Attack Scenarios – How Adversaries Retrieve Sensitive Information

Attack scenarios are used in privacy research to describe how an adversary potentially obtains sensitive information about a person. Such a scenario entails assumptions on side information available to an adversary, which sensitive information the adversary wants to retrieve, and how they use the side information to retrieve the sensitive information.

Such scenarios are used to evaluate the resilience of privacy measures against such attacks and help to prevent them. In the literature, there are many different kinds of attacks under various names. Thus, I hereby try to give an overview of the most common ones. In the context of mobility data, the adversary can have different objectives which can be summarized as:

re-identification of a user (or de-anonymization): The “anonymous” records are linked to a user so that the adversary obtains all information about the user within the database.
retrieve sensitive information: Retrieving sensitive information about a target, without necessarily re-identifying their records.
learn anything additional about the user (not necessarily pre-defined sensitive information)
retrieve the exact (current) location of a user: For example, in a location-based service app scenario, the adversary might know which data belongs to which user. But as the data is distorted, the objective is to identify the actual location from the perturbed data.
membership of a user: Identify whether a particular user is part of the dataset (without necessarily uniquely identifying the data record of the target victim)

According to the objectives, there are respective attacks: re-identification attack, similarity attack, probabilistic attack, location inference attack and membership attack. This blog post provides a rough overview of those attacks. Note, that there are much more attack scenarios than the ones covered here, though usually they can be grouped into one of these relatively broad attack scenarios.

Re-identification Attack

The re-identification (or de-anonymization) is one of the most commonly stated objectives.

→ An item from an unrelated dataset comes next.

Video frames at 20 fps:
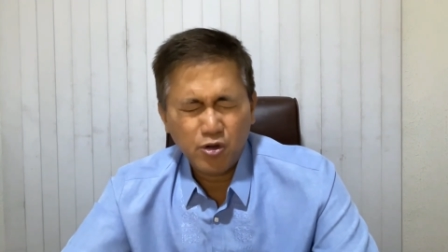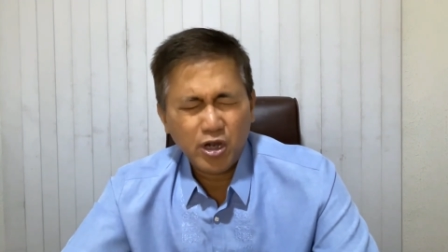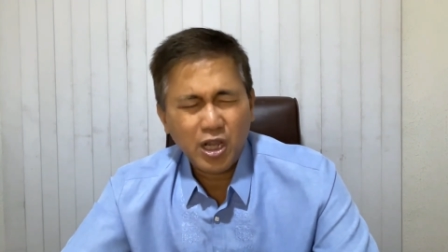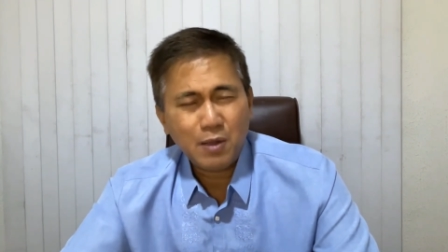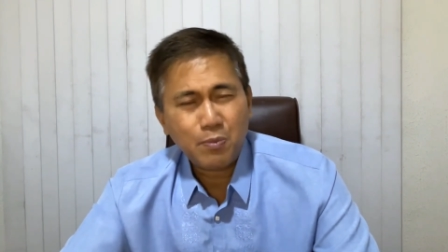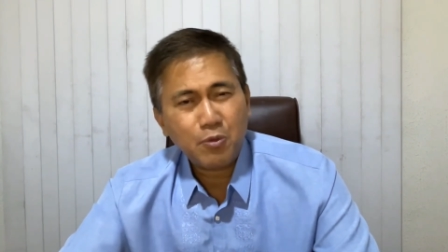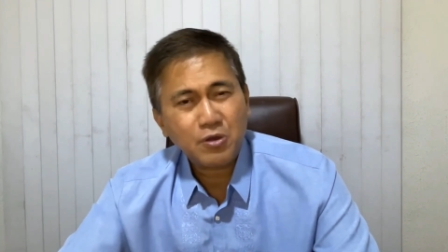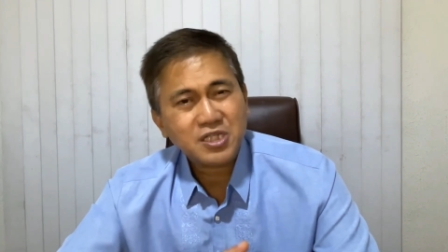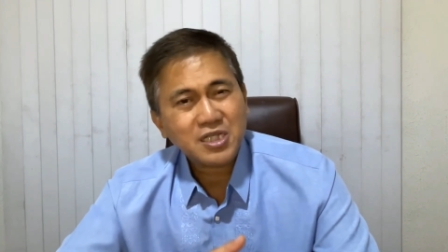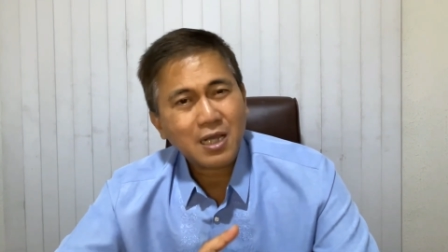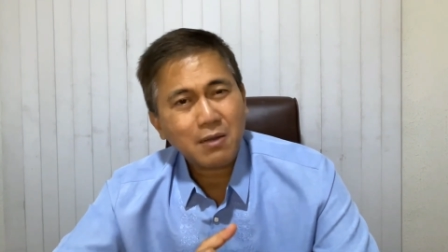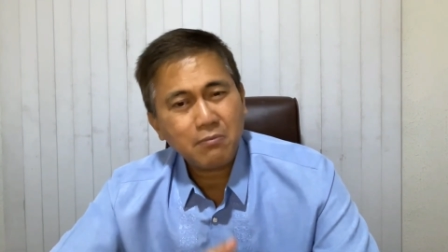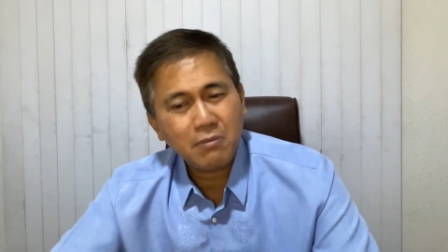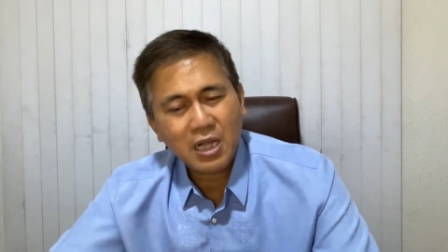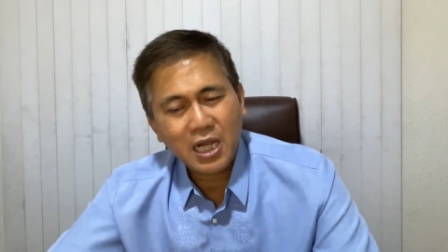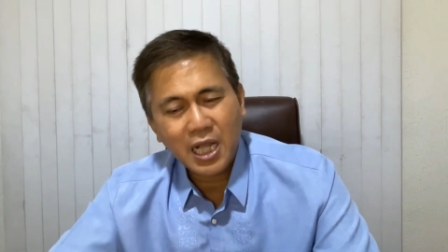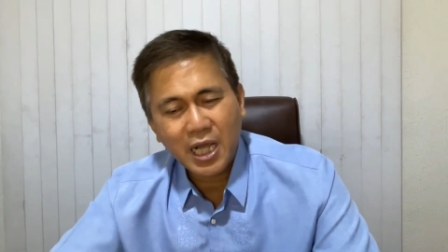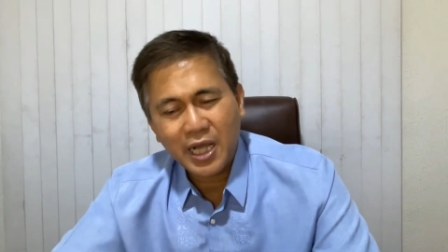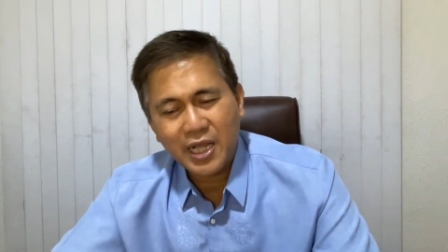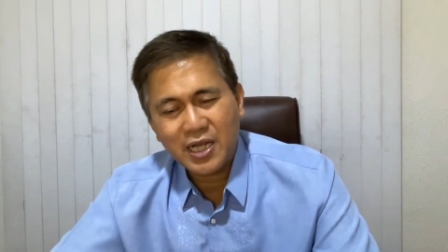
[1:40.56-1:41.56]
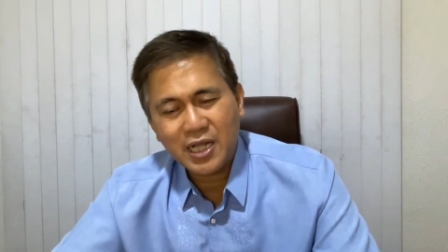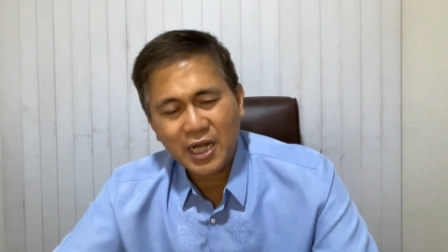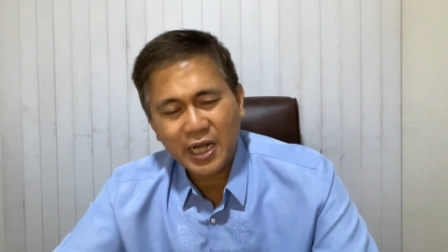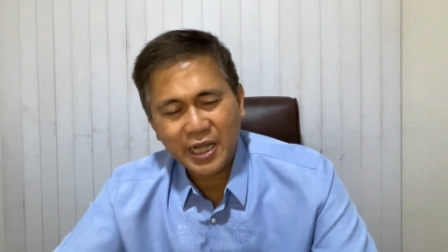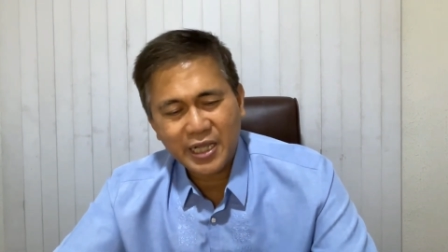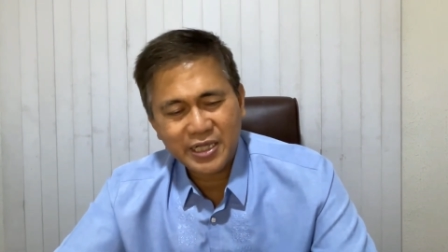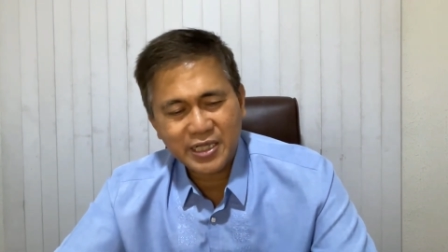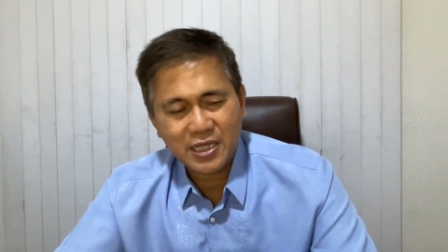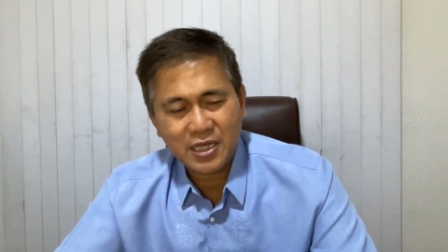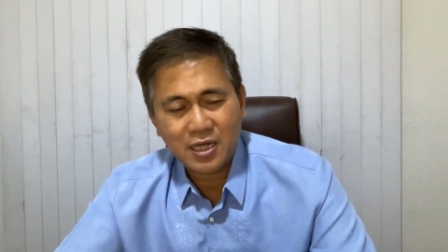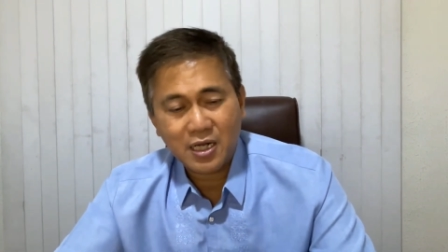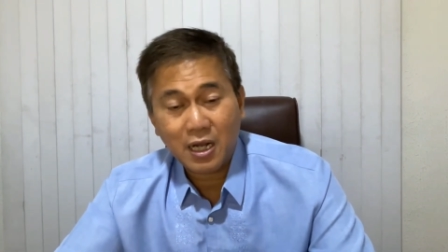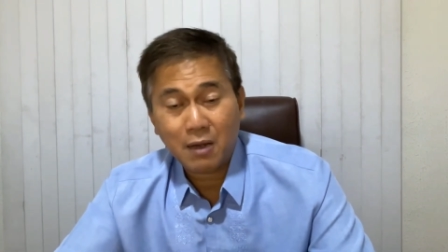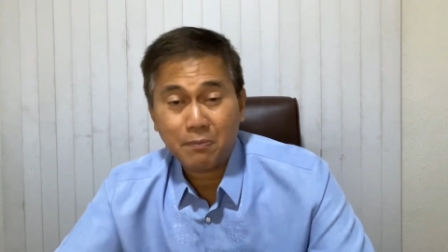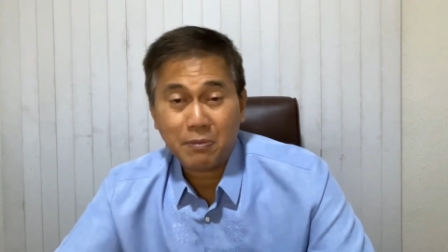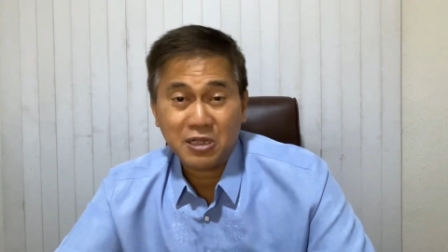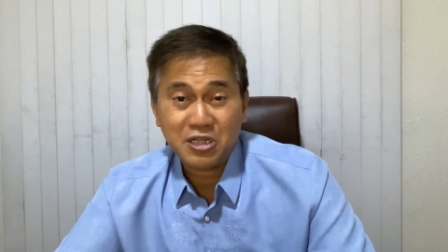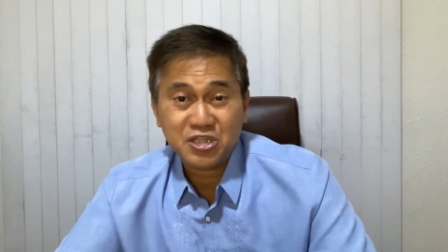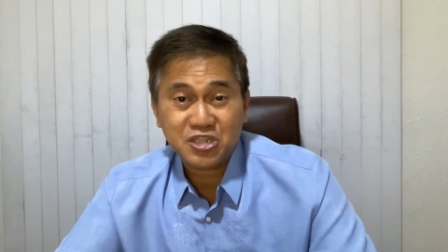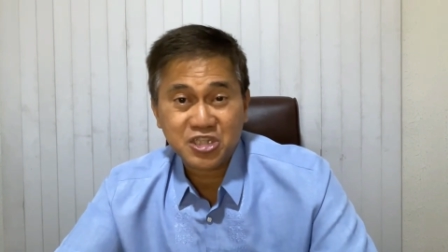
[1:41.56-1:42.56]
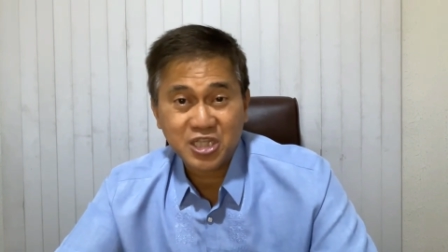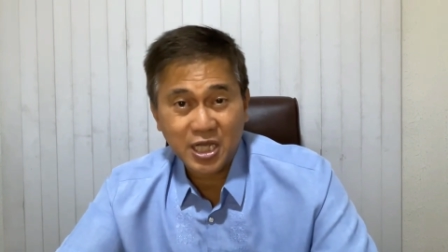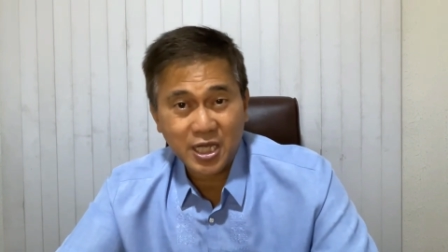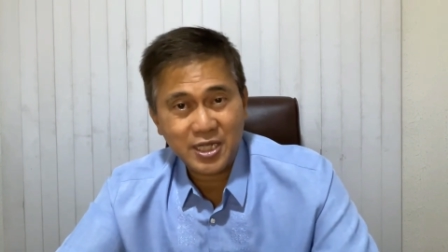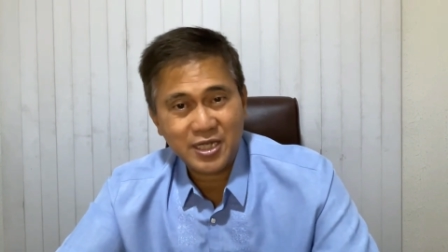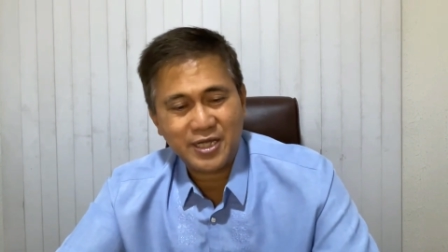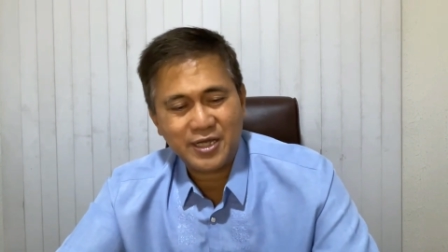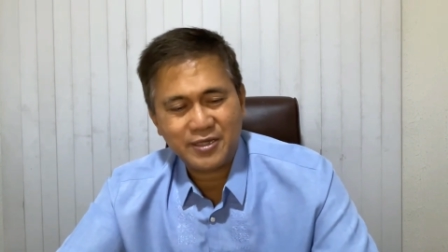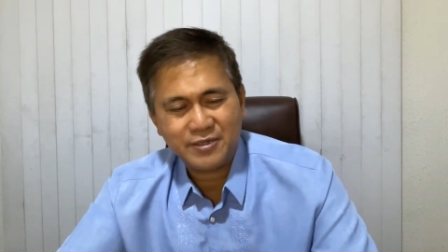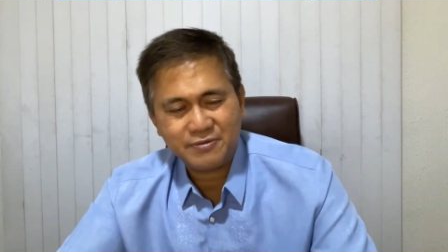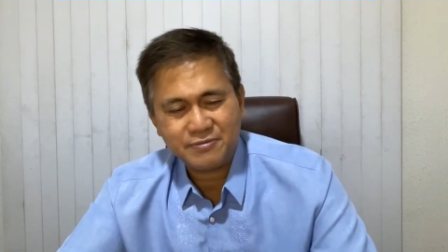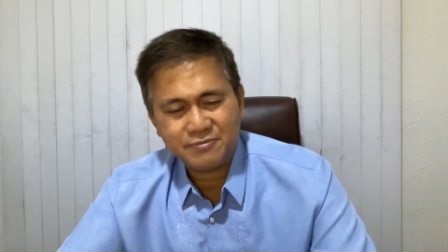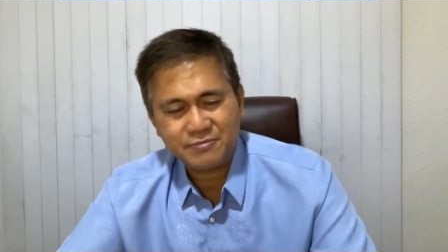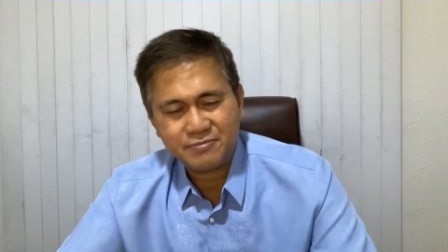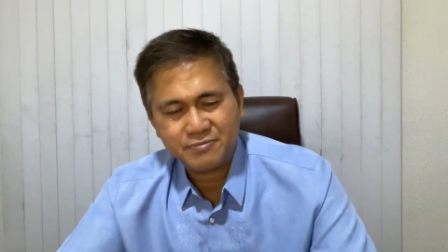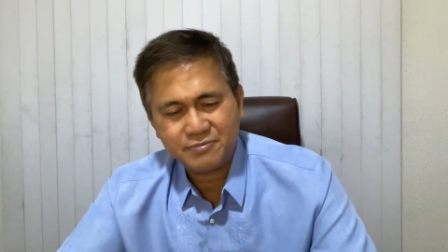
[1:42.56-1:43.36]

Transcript: Ngayon po sa kabila ng kanyang kapansanan,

More specifically, re-identification is usually achieved with a record-linkage attack (Fung et. al, 2010): An adversary has access to some side information (e.g., an additional dataset, or a real-life observation) in addition to the anonymized dataset and links this information to the dataset so that re-identification of a person is possible. For example, as shown in Figure 1, an adversary knows that Alice visited a coffee shop at a certain time, and finds this record in the dataset, thus they can identify all other places Alice visited, revealing the sensitive home address.

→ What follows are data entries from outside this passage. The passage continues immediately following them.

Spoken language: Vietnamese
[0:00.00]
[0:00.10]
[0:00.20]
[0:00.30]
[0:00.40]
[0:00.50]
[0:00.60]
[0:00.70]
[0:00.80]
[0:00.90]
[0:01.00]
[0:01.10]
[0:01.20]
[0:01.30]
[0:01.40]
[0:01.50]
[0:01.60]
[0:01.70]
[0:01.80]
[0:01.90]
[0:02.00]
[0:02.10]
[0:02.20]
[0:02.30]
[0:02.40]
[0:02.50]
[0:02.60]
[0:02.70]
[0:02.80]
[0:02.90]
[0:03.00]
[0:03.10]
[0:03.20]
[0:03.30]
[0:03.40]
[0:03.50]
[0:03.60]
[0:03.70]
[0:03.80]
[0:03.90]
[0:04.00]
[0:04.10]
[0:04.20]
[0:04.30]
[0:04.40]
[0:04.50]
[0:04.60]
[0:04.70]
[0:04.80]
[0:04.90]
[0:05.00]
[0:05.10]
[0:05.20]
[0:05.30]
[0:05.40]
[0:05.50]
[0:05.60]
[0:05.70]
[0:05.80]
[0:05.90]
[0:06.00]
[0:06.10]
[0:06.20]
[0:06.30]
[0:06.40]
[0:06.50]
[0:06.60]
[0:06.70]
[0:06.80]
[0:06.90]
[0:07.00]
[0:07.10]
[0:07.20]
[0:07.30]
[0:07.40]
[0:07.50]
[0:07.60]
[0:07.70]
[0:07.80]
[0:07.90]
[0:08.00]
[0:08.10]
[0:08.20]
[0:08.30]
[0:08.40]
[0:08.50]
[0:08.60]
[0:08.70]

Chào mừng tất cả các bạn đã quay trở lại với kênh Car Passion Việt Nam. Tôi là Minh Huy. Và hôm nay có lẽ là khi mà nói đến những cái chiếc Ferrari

Figure 1: Record-Linkage Attack

Thus, there are two ways information can be critical to privacy:

It can be the sensitive information itself, e.g., the home location (see this blog post on different ways mobility data can be sensitive).
It can be used to re-identify a person in a dataset (linked side information) so that sensitive information can then be linked to the person.

This is the part where the adversary/privacy researcher can get creative: Which side information can be used how to successfully link individual records in the database?

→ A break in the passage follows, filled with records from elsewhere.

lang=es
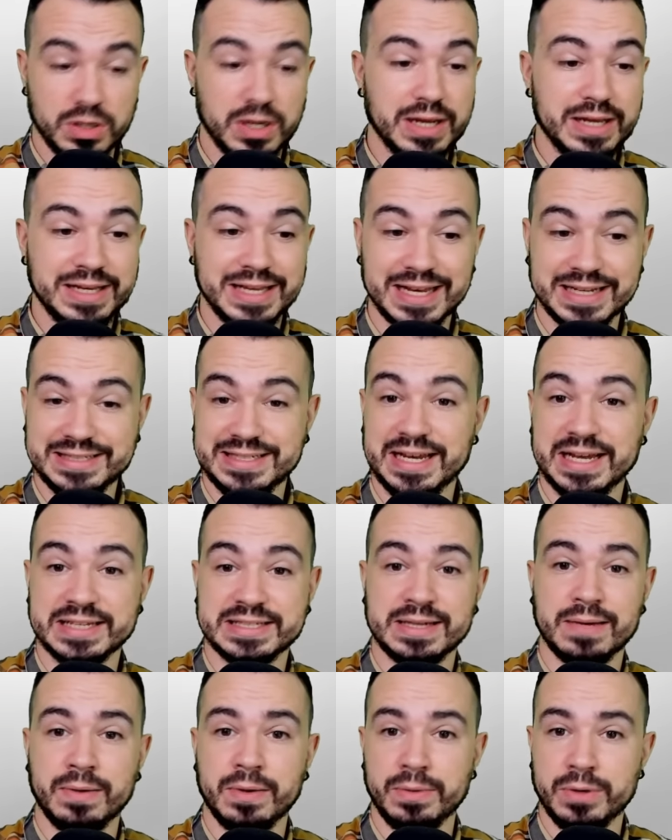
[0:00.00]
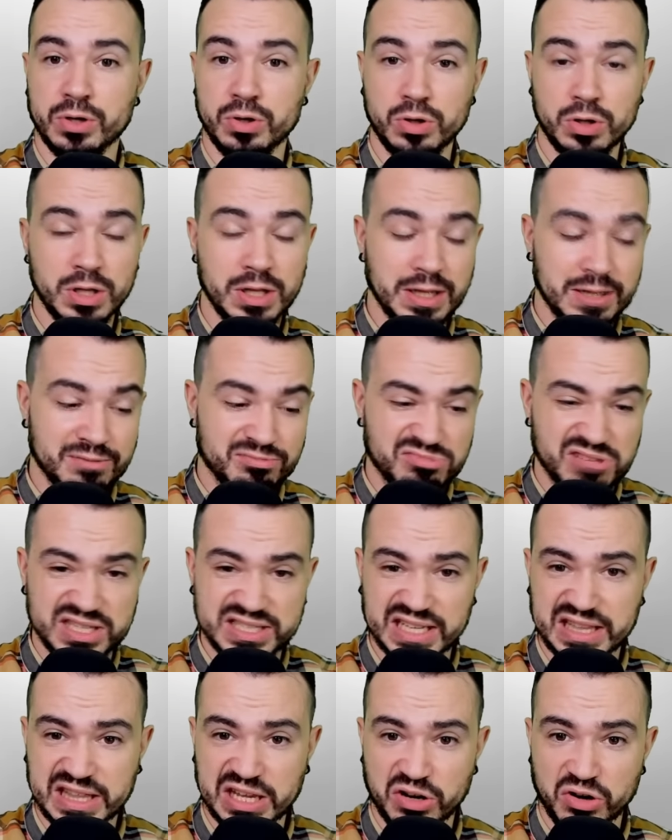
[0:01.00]
Y ahí sí que se vivió
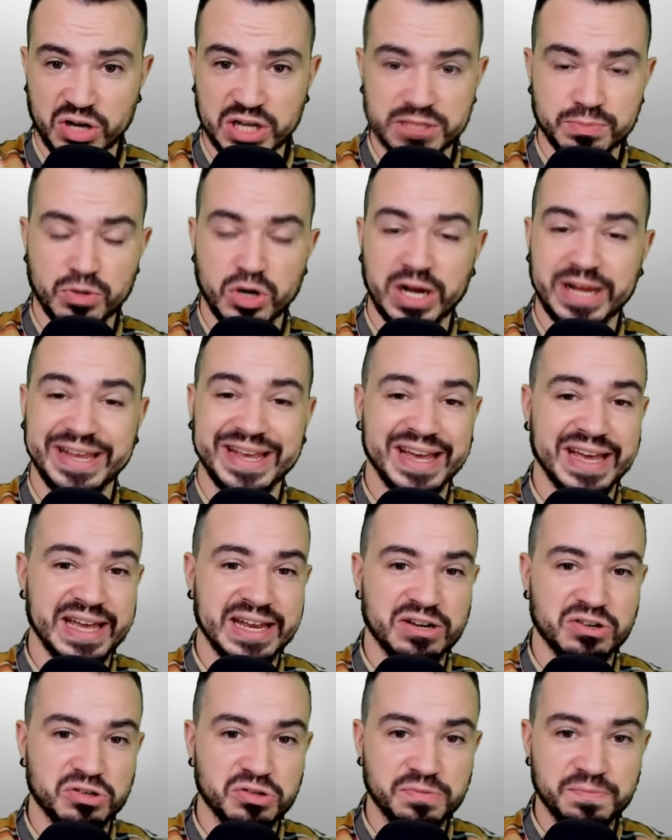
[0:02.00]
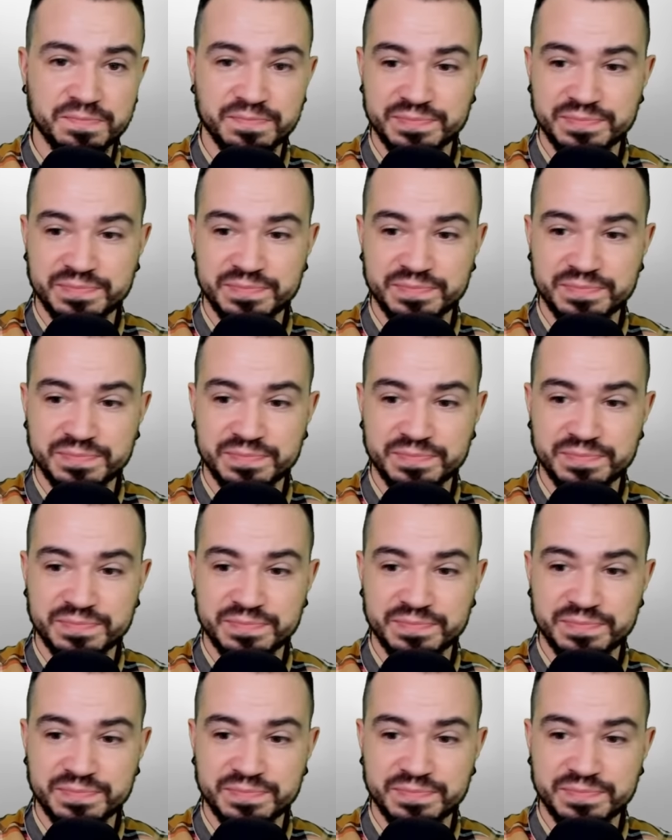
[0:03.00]
desde terrorismo callejero,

Format of side information:

An adversary obtains information about a subset of spatio-temporal points, for example through a second data source or by observation (they see Alice in the coffee shop). If these spatio-temporal points make up a sub-trajectory of the trajectory within the anonymized database, they can be matched and Alice can be re-identified.

When the adversary knows important locations of Alice, such as her home or work location, they can often be used as quasi-identifiers and allow easy re-identification (Gambs et al., 2014) as location patterns of people are highly unique. One study (de Montjoye et al., 2013) showed that within the researched dataset only four spatio-temporal points were needed to uniquely identify a person. The most visited location during night times is usually the home location while the most visited location during working hours is the work location (assuming a setting with a full-time working person within an office). For example, Drakonis et al. (2019) showed that Twitter users could be de-identified based on their geotagged tweets.

Less obvious side information has also been used to de-anonymize individuals: Rossi et al. (2015) showed that mobility features such as speed or heading direction can be highly unique for individuals. Assuming, an adversary has access to such information about Alice (e.g., an app that “only” collects speed and compass information), they could use those mobility features to re-identify Alice within an anonymized dataset.

De Mulder et al. (2008) assume that the adversary has a location profile (Markovian model) of their target and uses the information about transition probabilities to re-identify them.

Scrivatsa and Hicks (2012) used a social graph as side information: a social network (e.g., Facebook) could be used to obtain information about friendships and create social graphs. As friends tend to have many overlaps in their physical encounters the authors used this information to link trajectories to social network IDs and thus re-identified up to 80% of the users correctly.

Similarity Attack

Unlike a re-identification attack, which is successful when a name can be put onto a single record, a similarity attack (or attribute-linkage attack) is already successful when sensitive information is retrieved (without identifying a user) (Fiore et al. 2019). For example, as shown in Figure 2, the adversary observes Alice at the coffee shop but there are two records in the database matching the time and place. Though, as both potential candidates visit an abortion counseling, the adversary knows that Alice must have been among those two, thus, obtaining sensitive information about Alice without having identified her in the database.

Figure 2: Similarity Attack

Localization Attack (Location Inference)

The setting for a localization attack (or location inference attack) is a little different: the adversary knows which information belongs to their target but the location information is perturbed by some anonymization technique (Li et al., 2022). Their objective is to infer the actual location of the user. This is often within the context of a (real-time) location-based service app.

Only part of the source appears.